Entre una de las emociones más intensas, quizá, la primera
que experimentamos en el transcurso de la vida sea el miedo. Y es que el miedo,
como todas las emociones, es vivido por todos de igual manera, sin importar
raza, sexo, nacionalidad, condición familiar o posición social. Para todos el
miedo es un sentimiento que parte de las mismas funciones fisiológicas producto
de un estímulo que sabemos nocivo y que supone un peligro inminente para la
vida.
El Dr. Benjamin Wolman en su libro El niño ante el temor y el miedo, define el temor como «una señal
que alerta al instinto de conservación y moviliza los recursos fisiológicos de
nuestro organismo.» de ahí que el sentimiento de inseguridad que surge frente a
aquello que implica un riesgo, desencadena una serie de reacciones emocionales
y fisiológicas que ofrecen al cuerpo las condiciones necesarias para
salvaguardar la vida, ya sea huyendo del peligro, luchando contra él o incluso,
en el peor de los casos, paralizándolo.
Entre las reacciones físicas que todos experimentamos cuando
tenemos miedo, se encuentran un aumento en los niveles de secreción de
adrenalina y noradrenalina, aumento del ritmo cardiaco, de la presión
sanguínea, de los niveles de glucosa, elevación en la producción de cortisol
por las glándulas adrenales.
Por supuesto que cuando sentimos temor de algo, nuestro
cuerpo lo manifiesta con una serie de reacciones por todos conocidas como la
típica sensación de vacío estomacal: ésta se debe a que cuando el temor nos
invade, la irrigación sanguínea se concentra en los músculos largos ubicados en extremidades superiores e inferiores
(brazos y piernas) para facilitarnos el salir corriendo, brincar, escalar y
hacer lo necesario para huir del peligro o acondicionarnos para el combate.
Sin embargo, las respuestas fisiológicas ante el miedo no
siempre surgen de estímulos que sean un peligro potencial para la vida, sino
que la racionalidad del hombre nos ha llevado a adquirir distintos grados en el
miedo o temores producto de la educación de la familia y de la sociedad en
general. Es aquí donde el miedo, destinado biológicamente para conservar la
vida, puede volverse contra la misma al ir adquiriendo modalidades cada vez más
altas hasta el punto de hacerse patológico como en el caso de las fobias, la
ansiedad, el estrés, la angustia o los ataques de pánico.
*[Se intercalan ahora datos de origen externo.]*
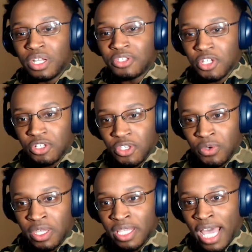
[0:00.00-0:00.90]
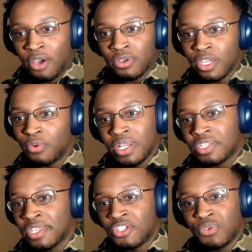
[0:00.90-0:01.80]
you're doing, I don't care what
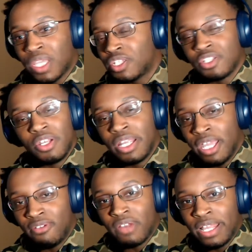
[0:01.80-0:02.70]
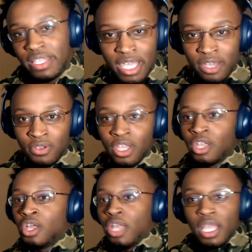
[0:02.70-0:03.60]
situation you're in right now.
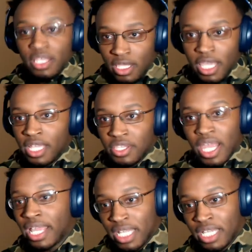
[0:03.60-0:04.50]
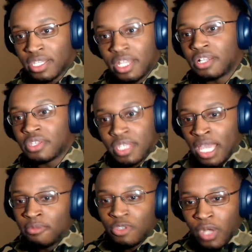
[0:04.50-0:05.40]
It's like, because there's
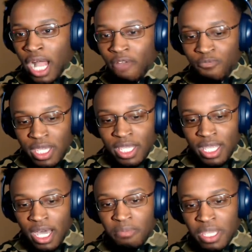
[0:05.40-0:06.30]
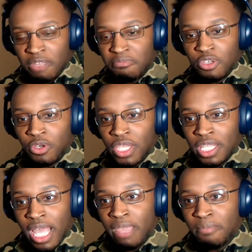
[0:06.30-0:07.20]
times where I've been up in the middle of the
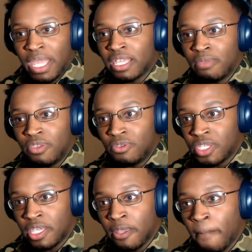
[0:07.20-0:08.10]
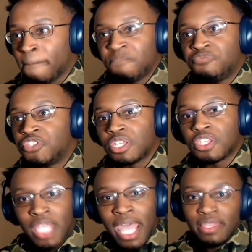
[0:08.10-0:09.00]
night making music.
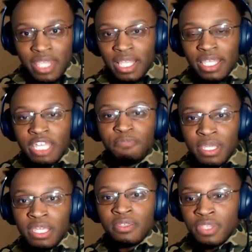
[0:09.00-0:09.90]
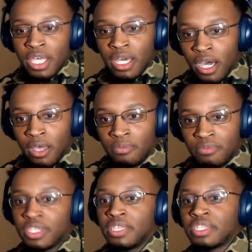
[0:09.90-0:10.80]
Just that the EP,
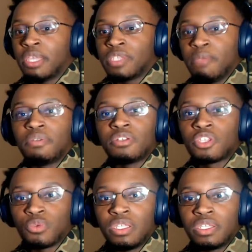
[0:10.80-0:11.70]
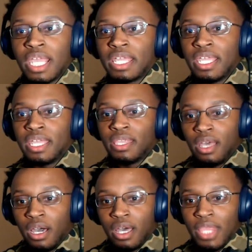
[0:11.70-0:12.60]
the September 22nd,
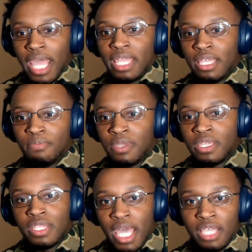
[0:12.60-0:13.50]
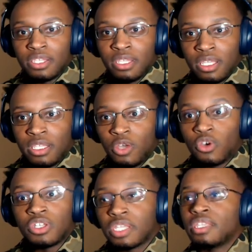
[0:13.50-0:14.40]
that EP, the S, or
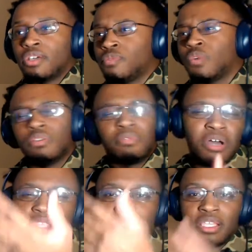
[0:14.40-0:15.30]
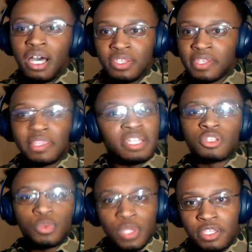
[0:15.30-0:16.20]
well, no, that Selena
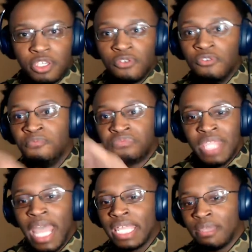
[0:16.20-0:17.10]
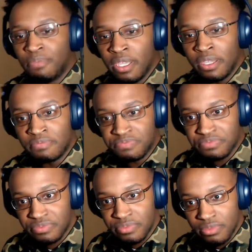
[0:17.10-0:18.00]
22, that EP.
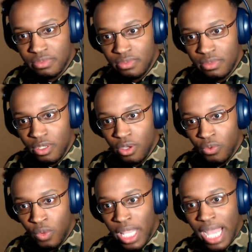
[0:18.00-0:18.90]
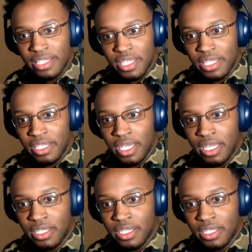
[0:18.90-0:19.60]
When I did the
En el caso de las fobias; por ejemplo, constituyen un miedo
irracional ante un estímulo que no necesariamente atenta contra la vida o que
en todo caso, el que pueda implicar un peligro o no, es el menor de los
problemas para el que la padece. Una persona que tiene miedo a hablar en
público por ejemplo, sabe que el subirse a un escenario o a un podio ante un
gran número de personas no lo matará ni pondrá en riesgo su vida de ninguna
manera lógica; sin embargo, esto no atenúa el sentimiento de temor o en el peor
de los casos, de pánico ante la sola idea de hablar o actuar ante un público.
Para estos casos, más comunes de lo que se podría pensar, existen diferentes
técnicas terapéuticas o ejercicios que ayudan a desaparecer este tipo de
temores irracionales, además de muchas otras modalidades del miedo.
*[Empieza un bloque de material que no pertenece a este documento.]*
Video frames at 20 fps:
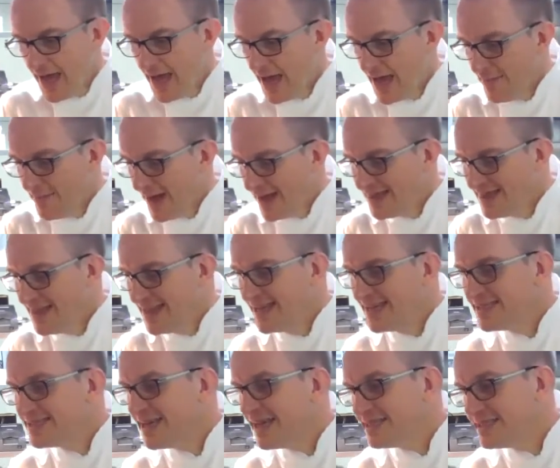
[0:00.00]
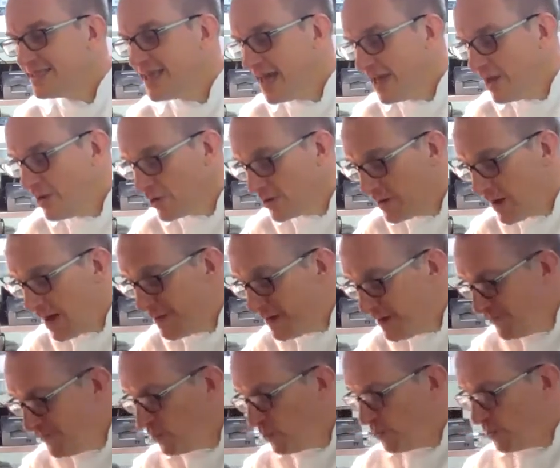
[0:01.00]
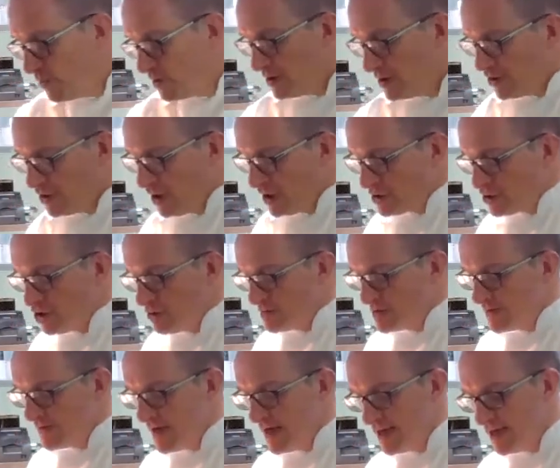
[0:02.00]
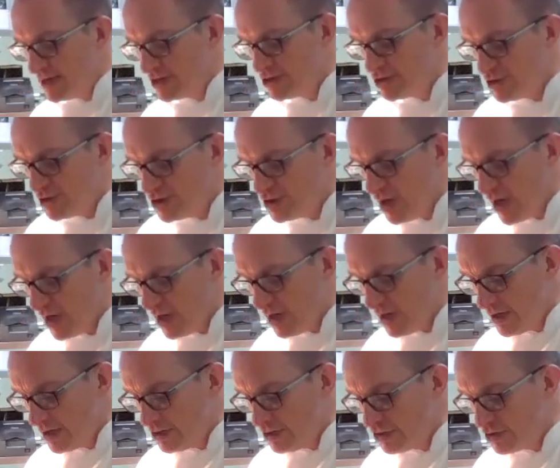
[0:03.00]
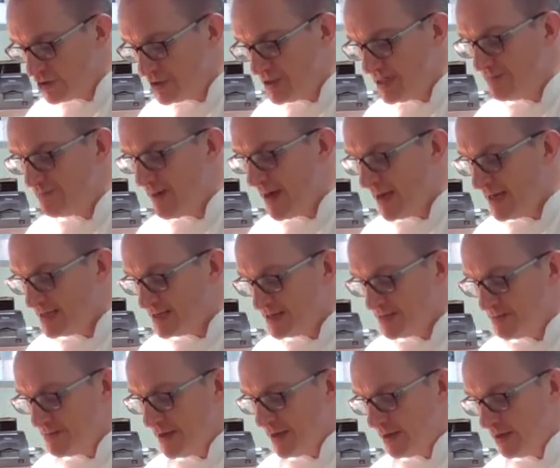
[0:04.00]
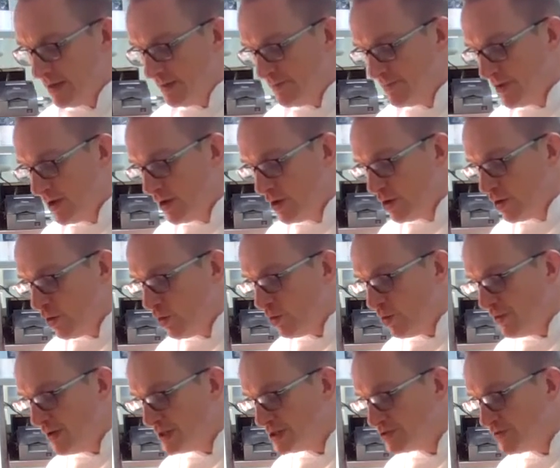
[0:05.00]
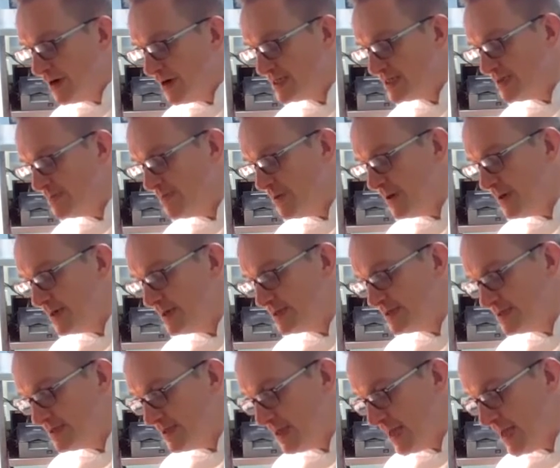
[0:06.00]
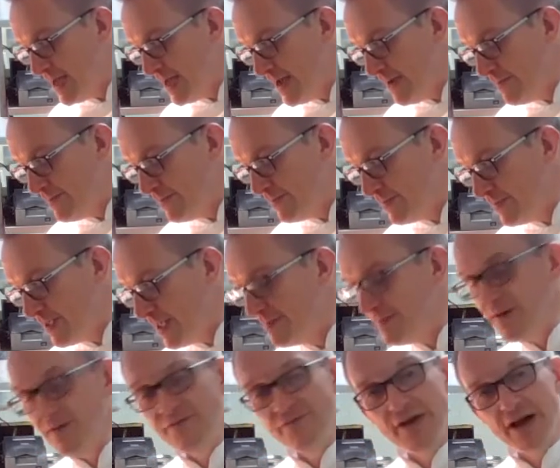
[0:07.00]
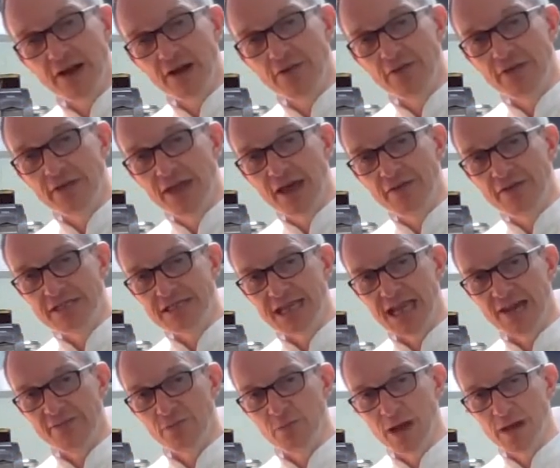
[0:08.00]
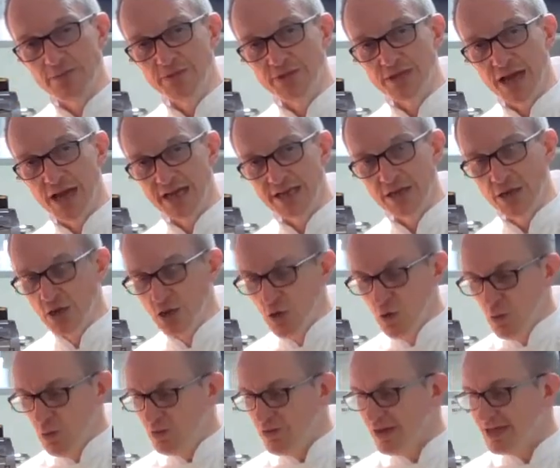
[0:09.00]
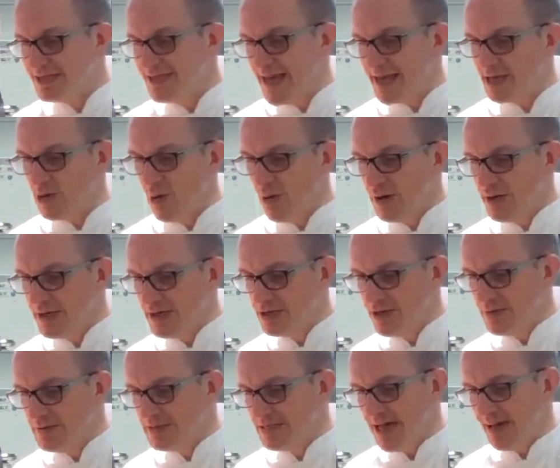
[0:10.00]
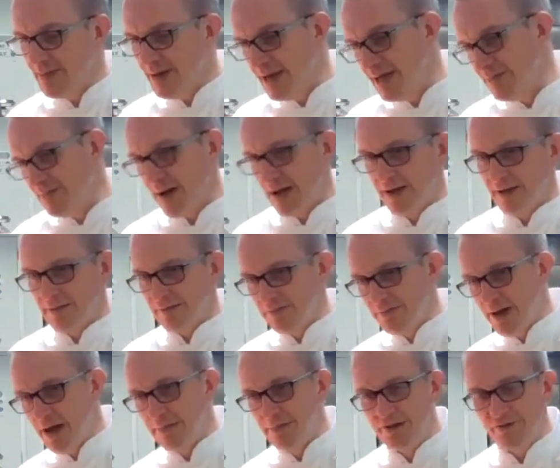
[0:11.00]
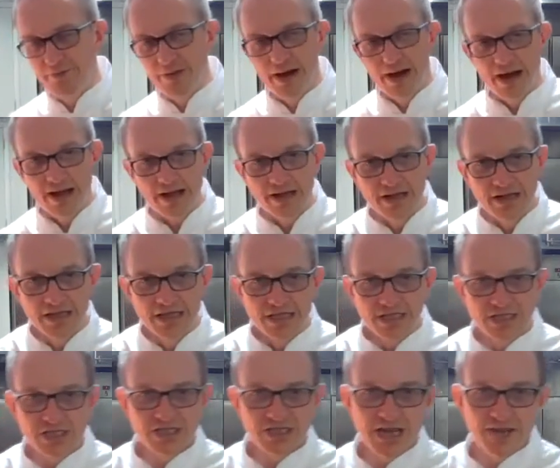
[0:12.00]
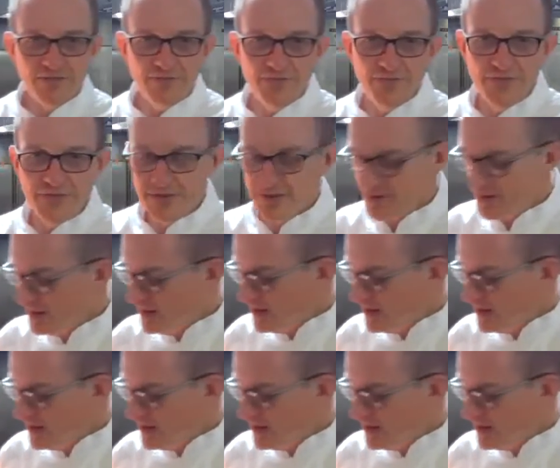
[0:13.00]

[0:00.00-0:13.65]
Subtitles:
I think it does, yeah. Look, I mean, in terms of getting a nutritionally balanced meal, all these recipes can be found on the Nourish Life website with exact quantities. Obviously, I'm letting my bit of my chef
Finalmente, basta decir que el miedo es un recurso natural,
común a todos; que puesto al servicio de preservar y mejorar la vida siempre es
sano, porque carecer de éste también resulta en una patología seria que pone en
peligro al que no le tiene miedo a nada y a quienes lo rodean. Así que, el
miedo es bueno; claro, siempre conociendo cuales son aquellos temores que nos
fueron dados por educación y que nos dominan, que carecen de ese propósito
vital, intrínseco del miedo, porque claro está, que el temor a la vida es el
único peligro real del que hay que apartarse.